Если же он настолько любит меня, то какого черта он не думает о моем положении?
— Слушай… — начинаю я, чтобы высказать ему свои мысли, как неожиданно я слышу треск веток за спиной. Потом чужие голоса.
Я подпрыгиваю, как испуганный зверек, вцепляюсь ногтями в кирпичи, надеясь одним мигом взобраться наверх. Но сил не хватает. Ногти вспыхивают болью, коленки чиркают по кирпичам и я падаю вниз.
Брат вскрикивает. Потом я слышу удар. Словно кто-то прописал хук в челюсть.

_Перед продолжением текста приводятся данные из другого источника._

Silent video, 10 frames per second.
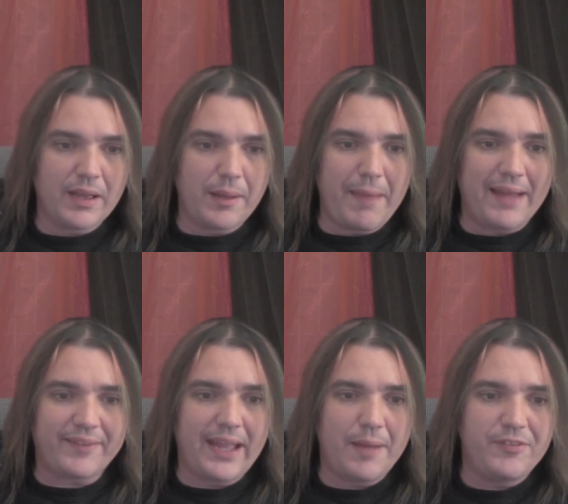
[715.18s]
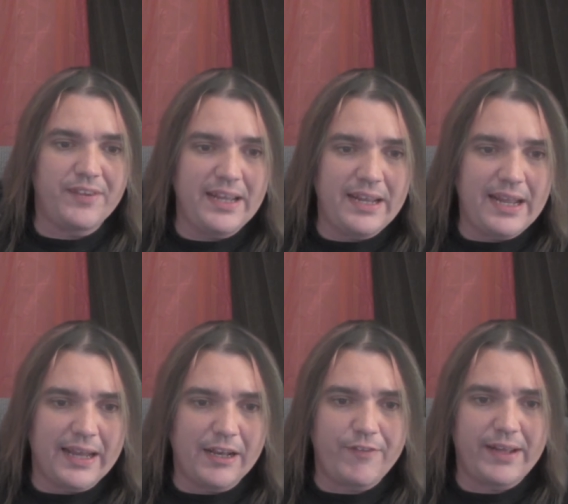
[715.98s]
Matt's KMZ,
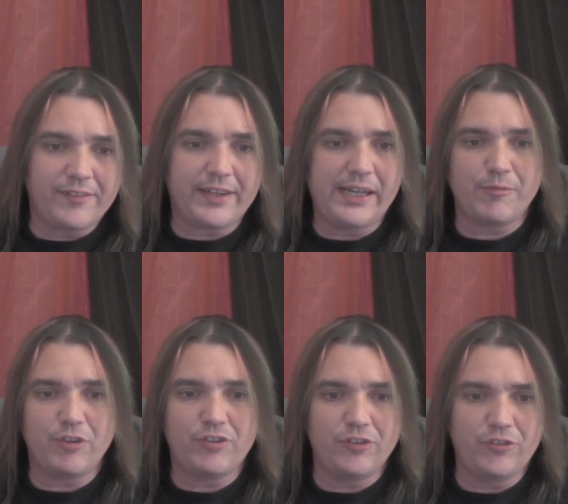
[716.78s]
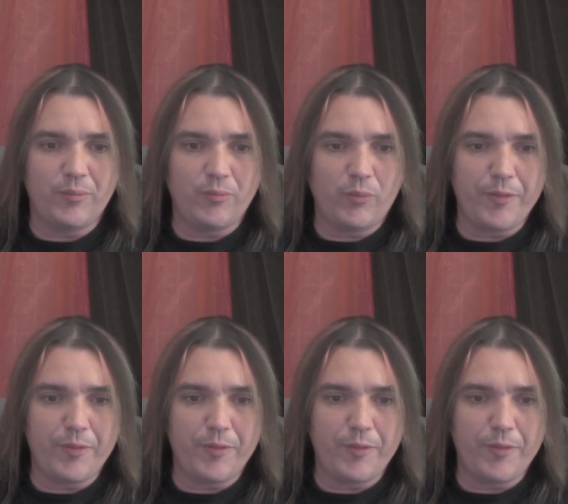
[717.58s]
an advanced camera system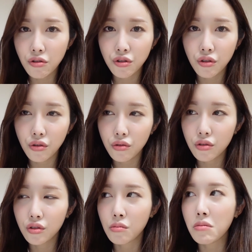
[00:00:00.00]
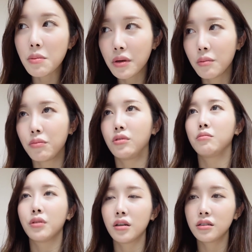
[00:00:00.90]
shoots, to meet people
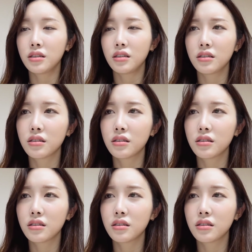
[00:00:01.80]
in person.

Я нашариваю в траве пистолет, и когда сжимаю на холодной стали пальцы, передо мной внезапно вырастает темная фигура. Я медленно поднимаю взгляд. Это не Рустам. Не Камиль. Не кто-то из знакомых.
На меня смотрит громила с густой бородой. Цепким, темным взглядом он ощупывает меня.
Мне конец. Мне конец, мне конец. Надо было меньше трепаться. Тупой Мирослав. «Пистолет, пистолет». «Папа, папа». Звездец.
— Оружие дай, — произносит пугающим низким голосом мужчина и протягивает руку ладонью вверх.
Я мотаю головой, переворачиваюсь и бегу в темноту, к дому. В меня могут начать стрелять. А могут и не начать. Если я им нужна живой — тогда у меня будет шанс на побег. А если решат подстрелить — то какая уже разница, сдохнуть у них в лапах или при попытке сбежать, которая может оказаться удачной?
Я налетаю на кого-то в темноте, испуганно бросаюсь в сторону. Впечатываюсь во что-то мягкое, пахнущее женскими духами и слышу тихий вскрик. Отшатываюсь, выставляю вперед оружие, угадывая перед собой очертания рыжеволосой девушки, которая испуганно смотрит на меня, и в этот момент мне резко заламывают руку.
— Давай без этих фокусов, Диана, — над головой я слышу все тот же голос бородатого незнакомца, — наставишь еще раз пушку на мою жену — забуду, что ты жена Рустама. Рита, какого хера тут делаешь?
— Я пошла тебя искать, когда дома не нашла, — взволнованно отвечает девушка.
Я ничего не понимаю. Черт. Кто это такие? Почему они тут?
— Ты кто? — задаю я вопрос, когда мужчина вытряхивает из моей ладони оружие. Он хмыкает в ответ.